§ **Records for the task**:
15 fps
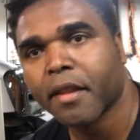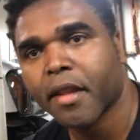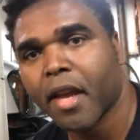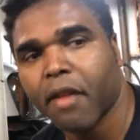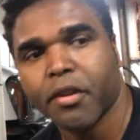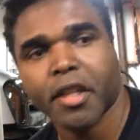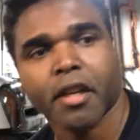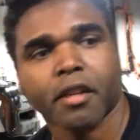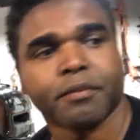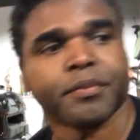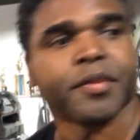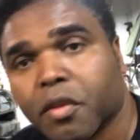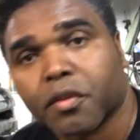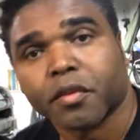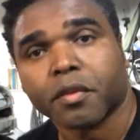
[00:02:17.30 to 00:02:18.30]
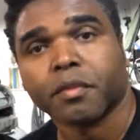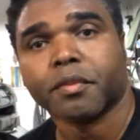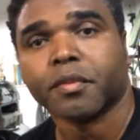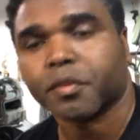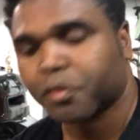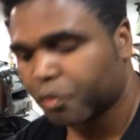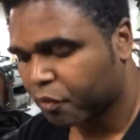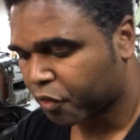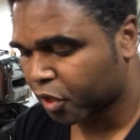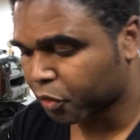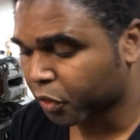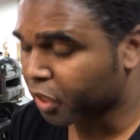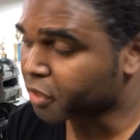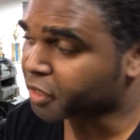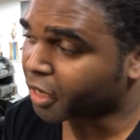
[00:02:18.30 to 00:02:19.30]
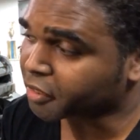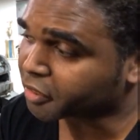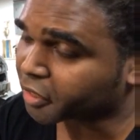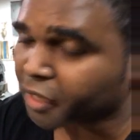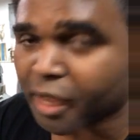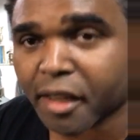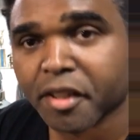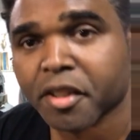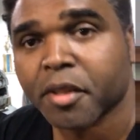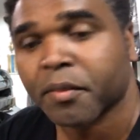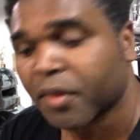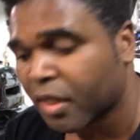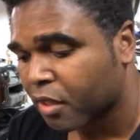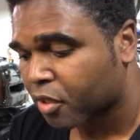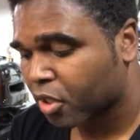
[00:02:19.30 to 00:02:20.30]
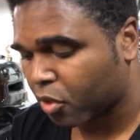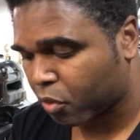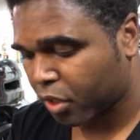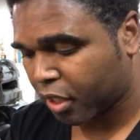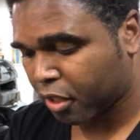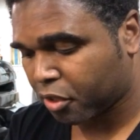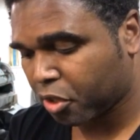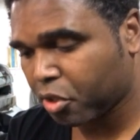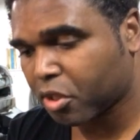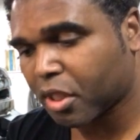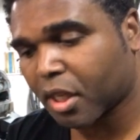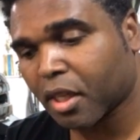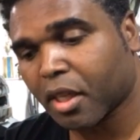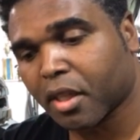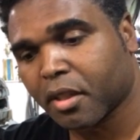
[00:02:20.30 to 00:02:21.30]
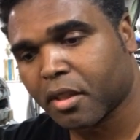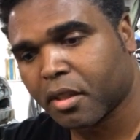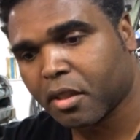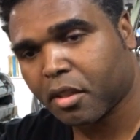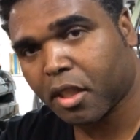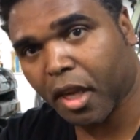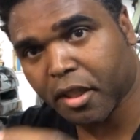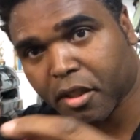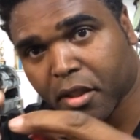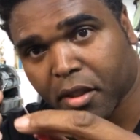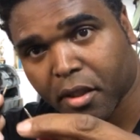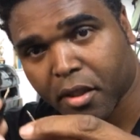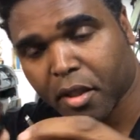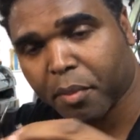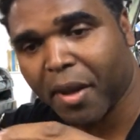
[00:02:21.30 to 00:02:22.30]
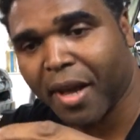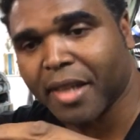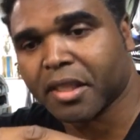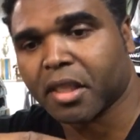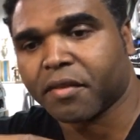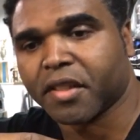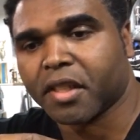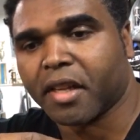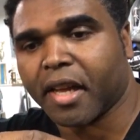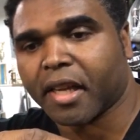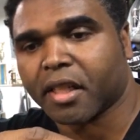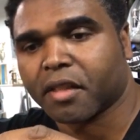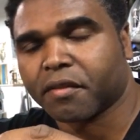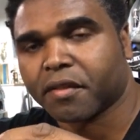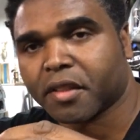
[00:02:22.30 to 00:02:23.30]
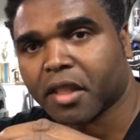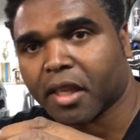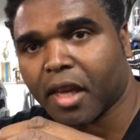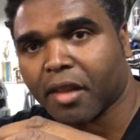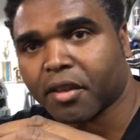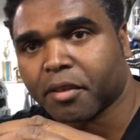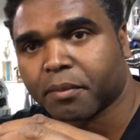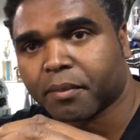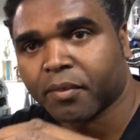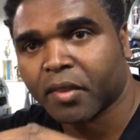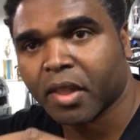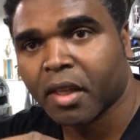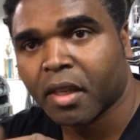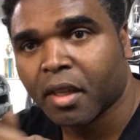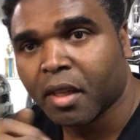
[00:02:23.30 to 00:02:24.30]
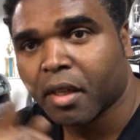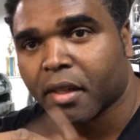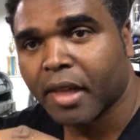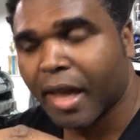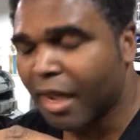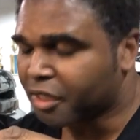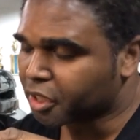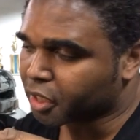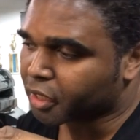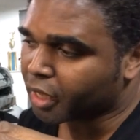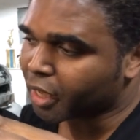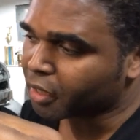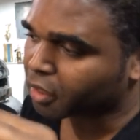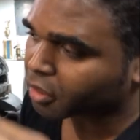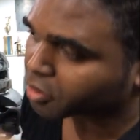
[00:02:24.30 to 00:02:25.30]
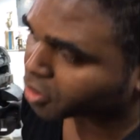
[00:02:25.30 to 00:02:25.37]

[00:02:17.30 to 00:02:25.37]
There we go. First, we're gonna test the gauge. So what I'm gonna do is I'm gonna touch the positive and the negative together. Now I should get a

...

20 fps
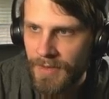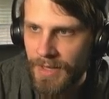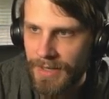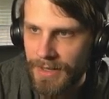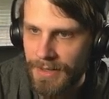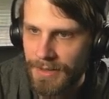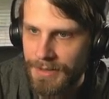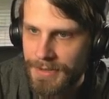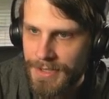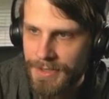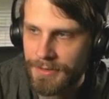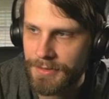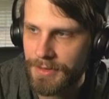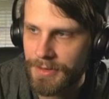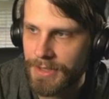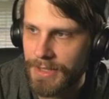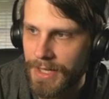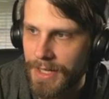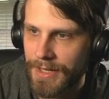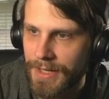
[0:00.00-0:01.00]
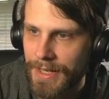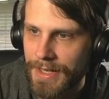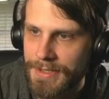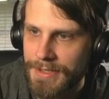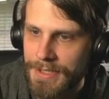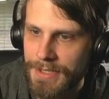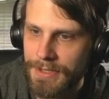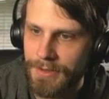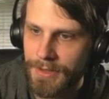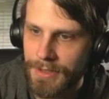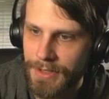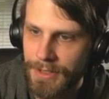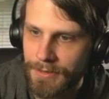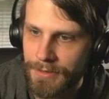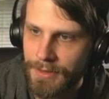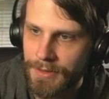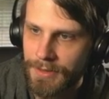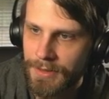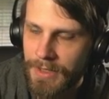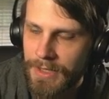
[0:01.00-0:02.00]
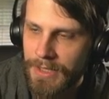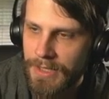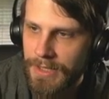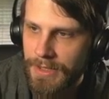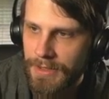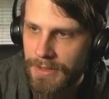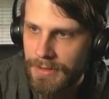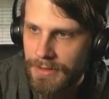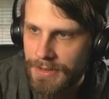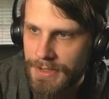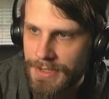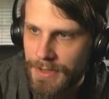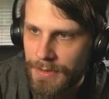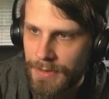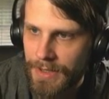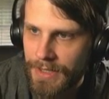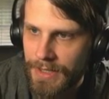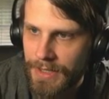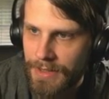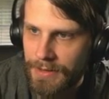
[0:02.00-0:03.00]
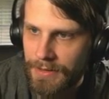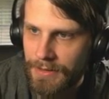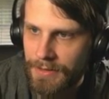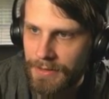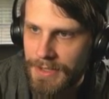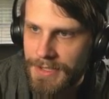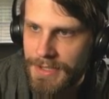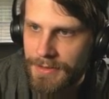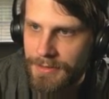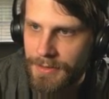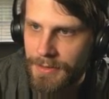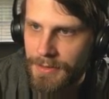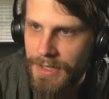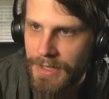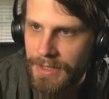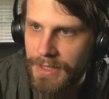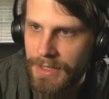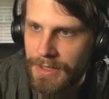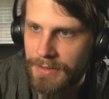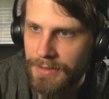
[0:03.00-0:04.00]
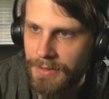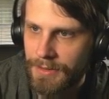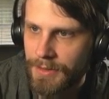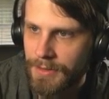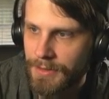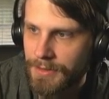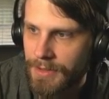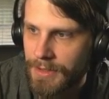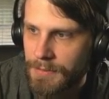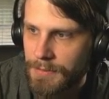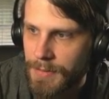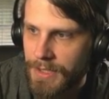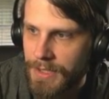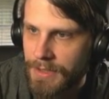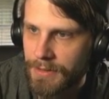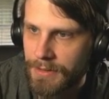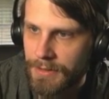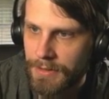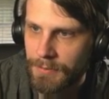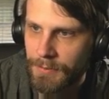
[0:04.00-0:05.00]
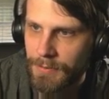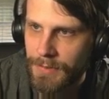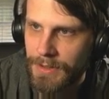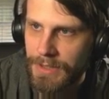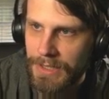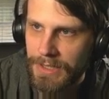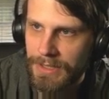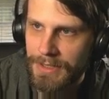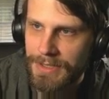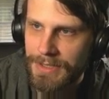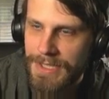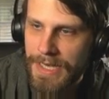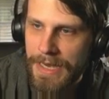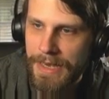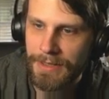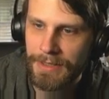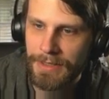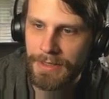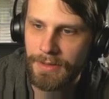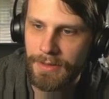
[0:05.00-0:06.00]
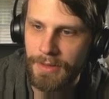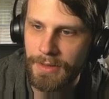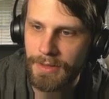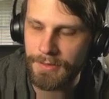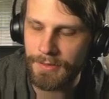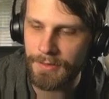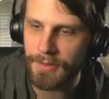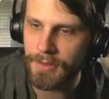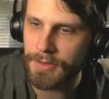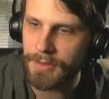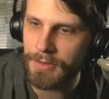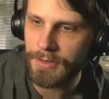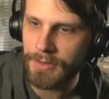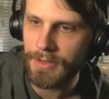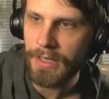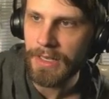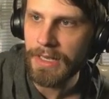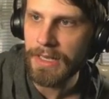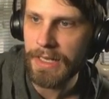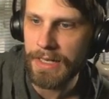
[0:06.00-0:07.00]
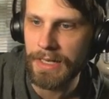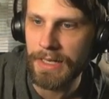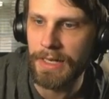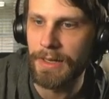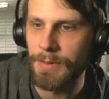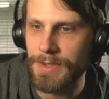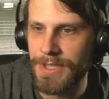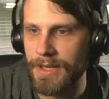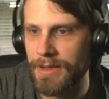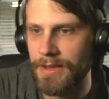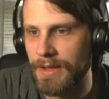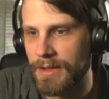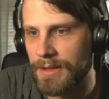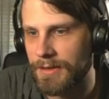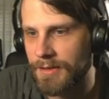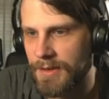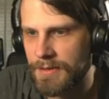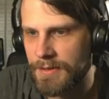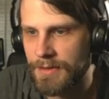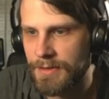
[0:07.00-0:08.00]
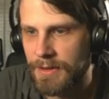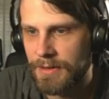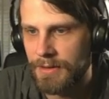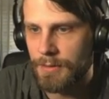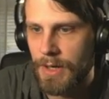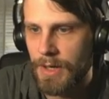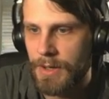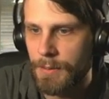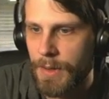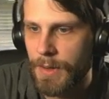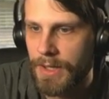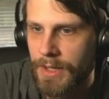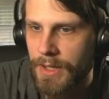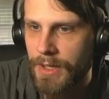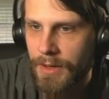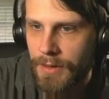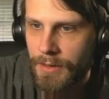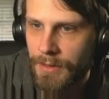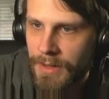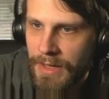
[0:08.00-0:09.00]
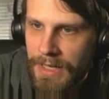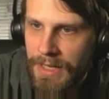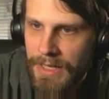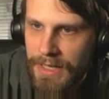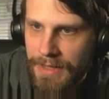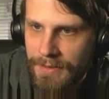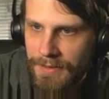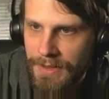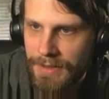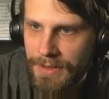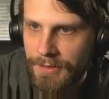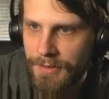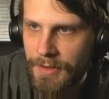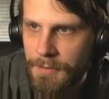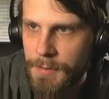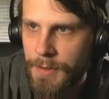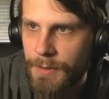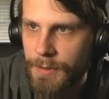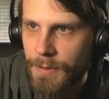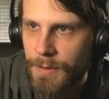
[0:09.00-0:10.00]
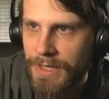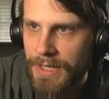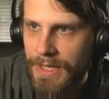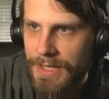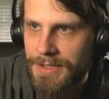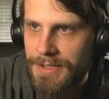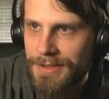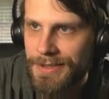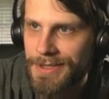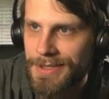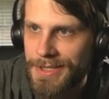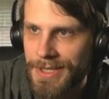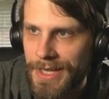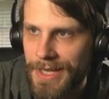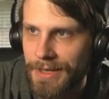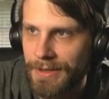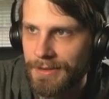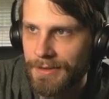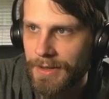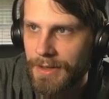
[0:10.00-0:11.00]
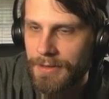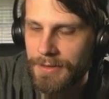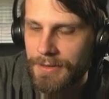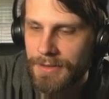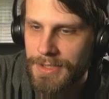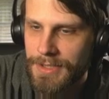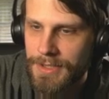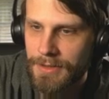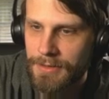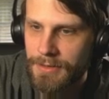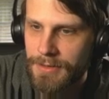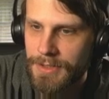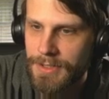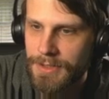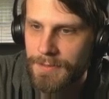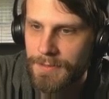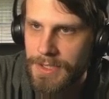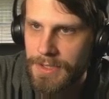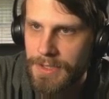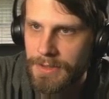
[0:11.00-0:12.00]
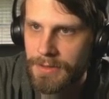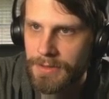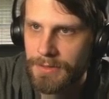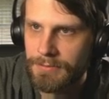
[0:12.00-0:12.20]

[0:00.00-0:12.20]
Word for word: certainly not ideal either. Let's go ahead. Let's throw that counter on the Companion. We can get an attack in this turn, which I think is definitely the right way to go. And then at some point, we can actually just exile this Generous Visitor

...

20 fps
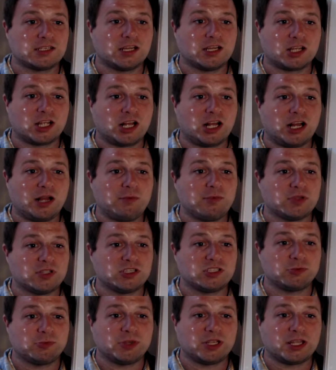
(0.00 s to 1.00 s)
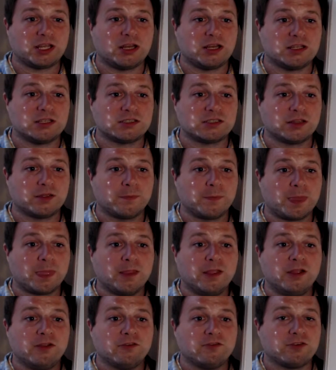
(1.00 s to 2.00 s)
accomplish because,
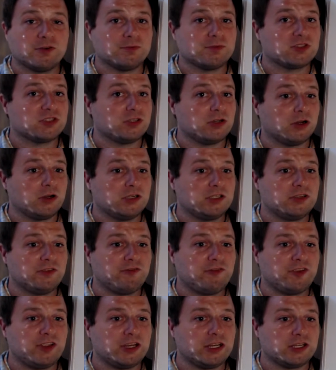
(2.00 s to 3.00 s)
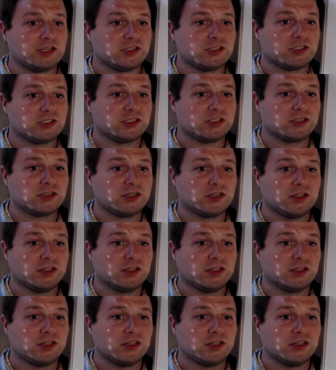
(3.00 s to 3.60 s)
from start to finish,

§ **Task goal**:
Only the lines above starting with the line with "[0:10.00-0:11.00]" and going on through the line with "Word for word: certainly" belong in the answer; repeat them exactly, minus any picture.

§ **Reply**:
[0:10.00-0:11.00]
[0:11.00-0:12.00]
[0:12.00-0:12.20]

[0:00.00-0:12.20]
Word for word: certainly not ideal either. Let's go ahead. Let's throw that counter on the Companion. We can get an attack in this turn, which I think is definitely the right way to go. And then at some point, we can actually just exile this Generous Visitor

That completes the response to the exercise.